> Material provided
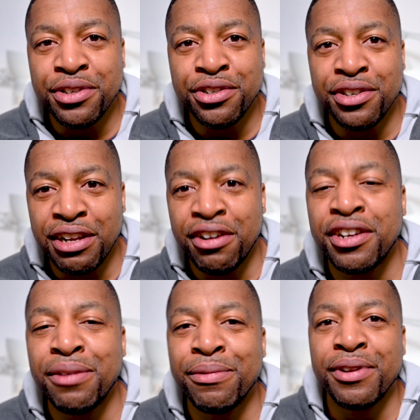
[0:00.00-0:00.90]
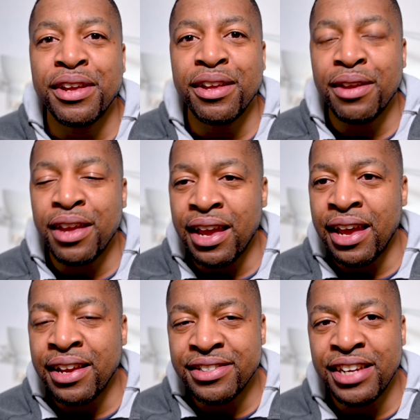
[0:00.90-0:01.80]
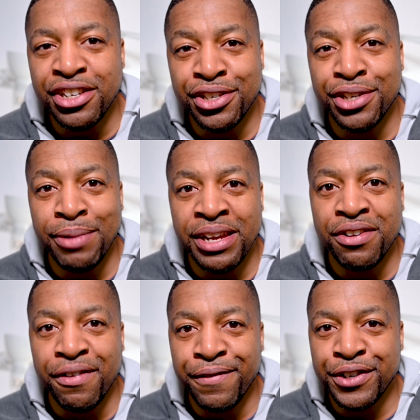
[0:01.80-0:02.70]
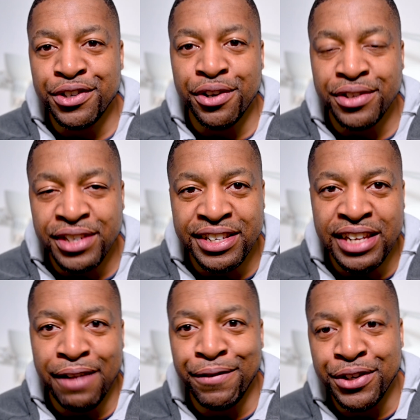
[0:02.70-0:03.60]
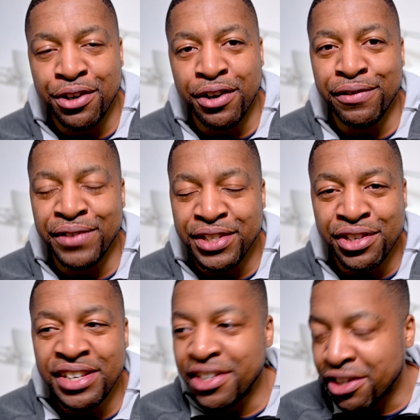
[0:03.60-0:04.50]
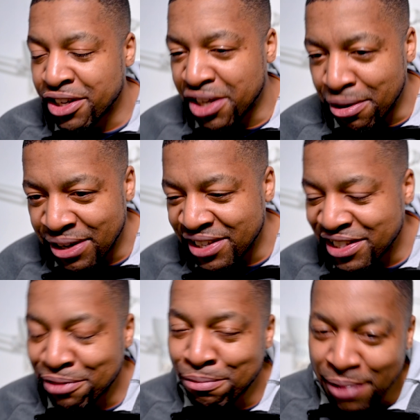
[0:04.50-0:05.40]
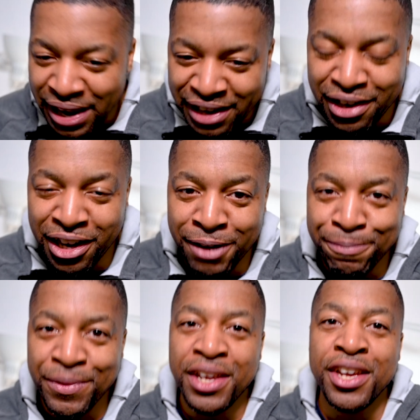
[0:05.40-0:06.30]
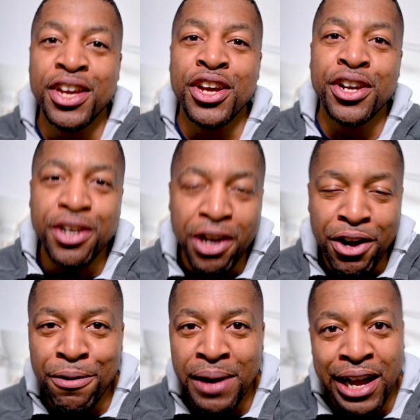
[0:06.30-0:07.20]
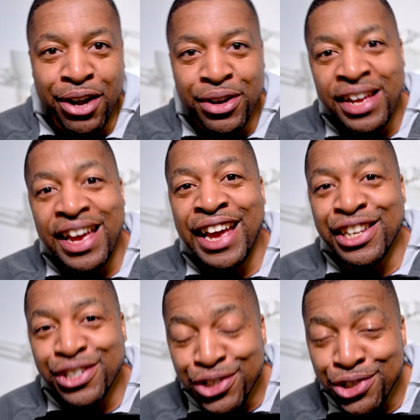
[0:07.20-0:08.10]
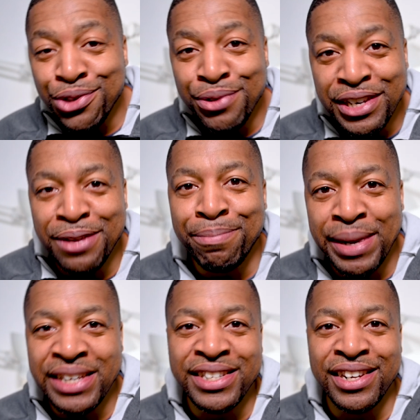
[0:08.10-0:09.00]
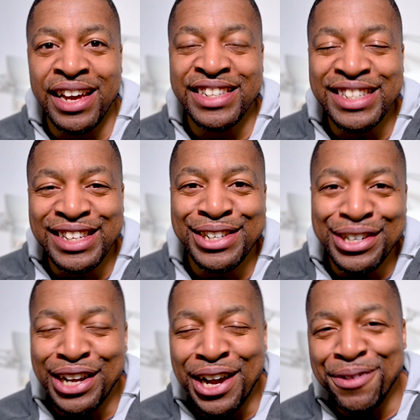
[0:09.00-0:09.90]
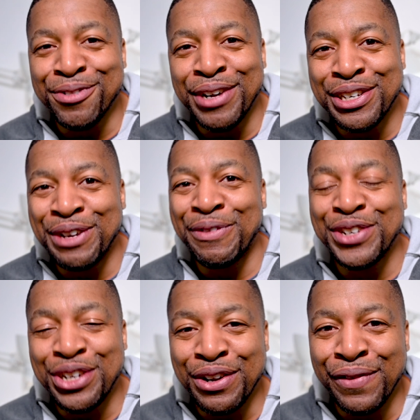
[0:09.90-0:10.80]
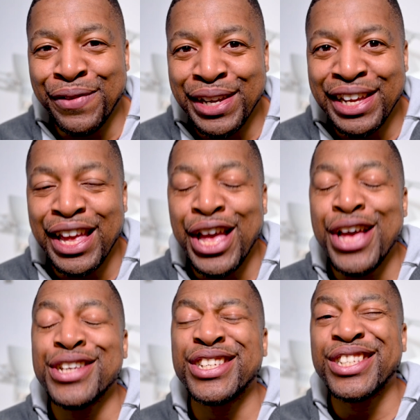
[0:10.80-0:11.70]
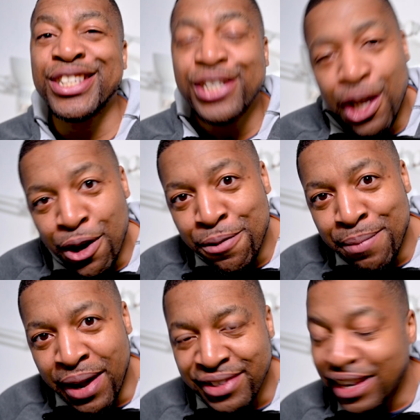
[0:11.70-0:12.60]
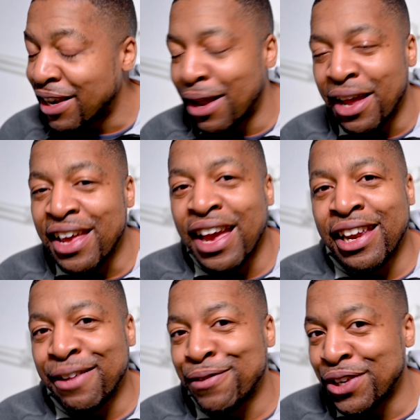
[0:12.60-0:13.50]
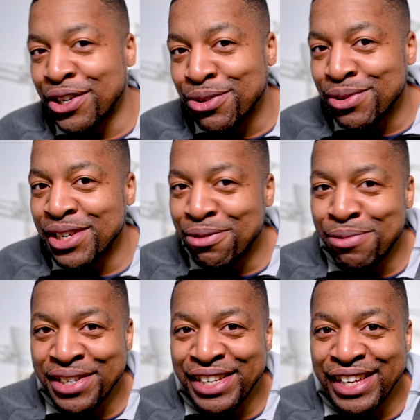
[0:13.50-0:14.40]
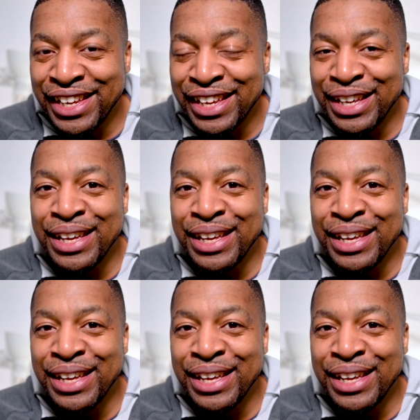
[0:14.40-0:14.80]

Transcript: the shots that are going to accentuate your cityscape photography. So you need to go out, you need to wake up, go out and shoot in the best light. This is going to upgrade your photography so much. And if you're not doing it already,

> Task
All of the entries must be reproduced exactly, with no pictures kept.

> Solution below
[0:00.00-0:00.90]
[0:00.90-0:01.80]
[0:01.80-0:02.70]
[0:02.70-0:03.60]
[0:03.60-0:04.50]
[0:04.50-0:05.40]
[0:05.40-0:06.30]
[0:06.30-0:07.20]
[0:07.20-0:08.10]
[0:08.10-0:09.00]
[0:09.00-0:09.90]
[0:09.90-0:10.80]
[0:10.80-0:11.70]
[0:11.70-0:12.60]
[0:12.60-0:13.50]
[0:13.50-0:14.40]
[0:14.40-0:14.80]

Transcript: the shots that are going to accentuate your cityscape photography. So you need to go out, you need to wake up, go out and shoot in the best light. This is going to upgrade your photography so much. And if you're not doing it already,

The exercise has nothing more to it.